I’m happy to take any questions.
Mr Dutton, do you see any merit in lifting the JobSeeker rate for over 55s?
Well, there’s a lot of speculation around at the moment on what the government will do. We will wait for the budget next week. We need to make sure that we can increase participation in our country, not decrease it. So, we want incentives there for people to be able to work if they have the capacity to work. Last June – 12 months ago, almost, we made an announcement in relation to providing further incentive into the system for people on age pensions and those that are on military pensions who want to work extra hours if they choose to do so, without it penalising or reducing their pension. So, I hope the government’s able to make decisions that aren’t going to fuel inflation because we’ve seen a lot of that over the course of the last 12 months. The industrial relations changes are still going to impact in a very negative way over the course of the next 12 months, so there are a lot of worrying signs, but let’s wait to see the announcements of next week.
Would you be able to survive on $49.50 a day?

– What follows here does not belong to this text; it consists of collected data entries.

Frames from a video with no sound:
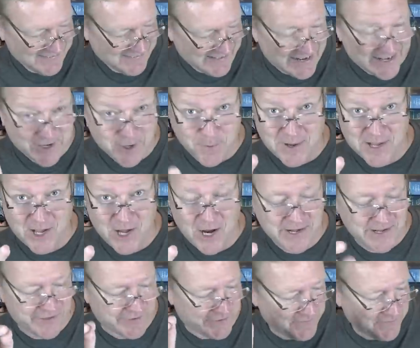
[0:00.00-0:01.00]
I know my
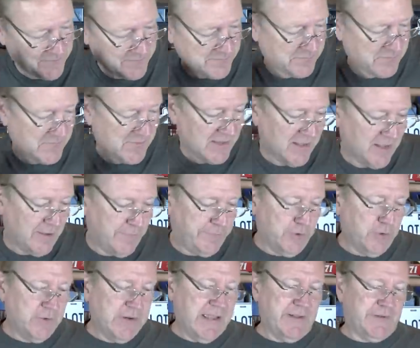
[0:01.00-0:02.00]
audience. A
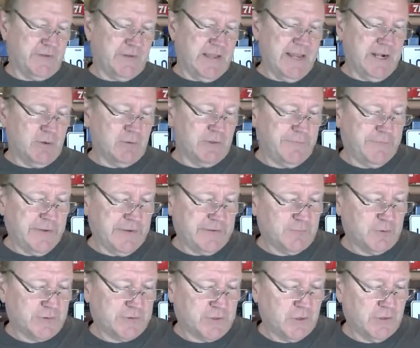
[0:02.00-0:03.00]
few days later, when the
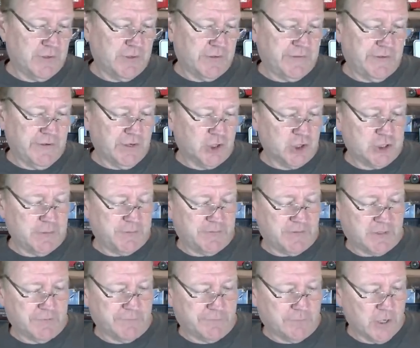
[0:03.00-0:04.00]
victim returned to the dealership
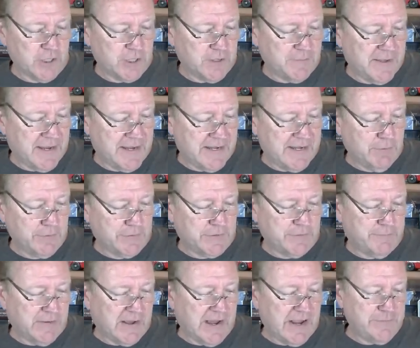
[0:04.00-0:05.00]
to confront the man, he was
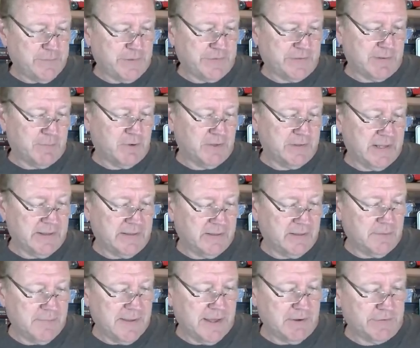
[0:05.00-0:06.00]
advised by someone
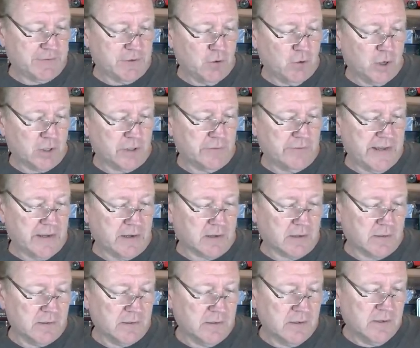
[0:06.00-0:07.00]
that the man was no longer
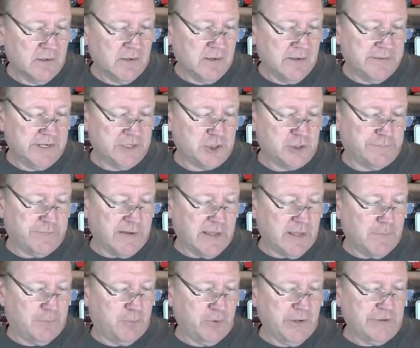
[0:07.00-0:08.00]
there. They should
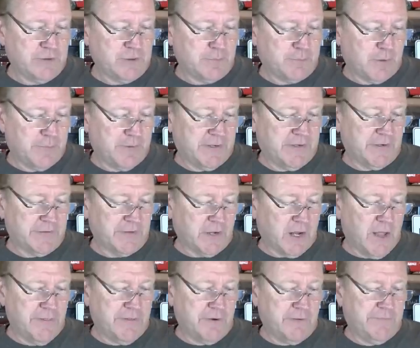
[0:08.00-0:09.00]
file a police report because
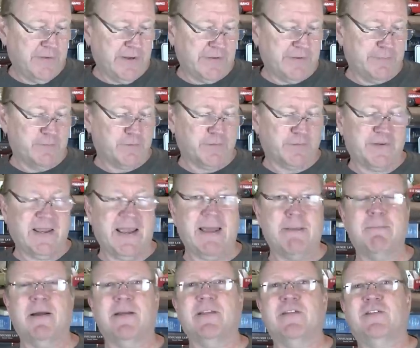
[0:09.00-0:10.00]
other victims were
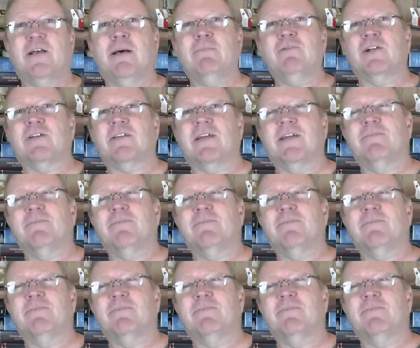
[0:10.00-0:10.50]
scammed by the subject.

Well, clearly, for a lot of Australians, it’s tough and the government’s making it tougher. We want to see more employment opportunities, not less. At the moment the government is making decisions which will make it harder for businesses to employ people. Unemployment at the moment’s at three and a half per cent – an historic low, but it should be lower and there are jobs out there at the moment that just can’t be filled. We want to see more people in to work and we don’t want to see a government that is making it harder for Australians.
As a former health minister and a father, do you believe recreational vaping should be stamped out?
Well, a couple of points. Firstly, as Health Minister, I was proud to set up the $20 billion Medical Research Future Fund. We increased the number of GP places, we increased spending right across the portfolio, in particular into public hospitals, where during my time, spending and our investment into hospitals went up by 16 per cent. On the issue of vaping, again, we will wait to see what the government has to say, but I do think there is a significant problem in our country, it needs to be addressed, and we would support the government in sensible measures which saw a reduction in the vaping rates. In government, again, one of my proudest achievements as Health Minister following the work of Tony Abbott and others, was to see the smoking rates reduced to some of the lowest in the world. I don’t want to see those smoking rates go back up. I don’t want to see vaping as a gateway into smoking. I want to see us prioritise the health – particularly of young people. So, we will support sensible measures, but we haven’t seen anything yet from the government by way of detail, so we’ll wait to see that.
The Nationals want to go the other way in government and regulate vaping the way cigarettes are. Do you back that move?
Well, we’ll have a discussion once we get the details from the government.
Has Scott Morrison told you he’s resigning from Parliament soon?
No, he hasn’t. I had dinner with Scott the other night. He’s obviously a distinguished former prime minister of our country and in relation to his own future, well, that’s a question for him.
Are you looking forward to another by-election, hot on the heels of Aston?
Well, as I say, his future is a question for him and he can make a comment in relation to that at the appropriate time if that is necessary.
All good? Thanks very much, guys. Thank you.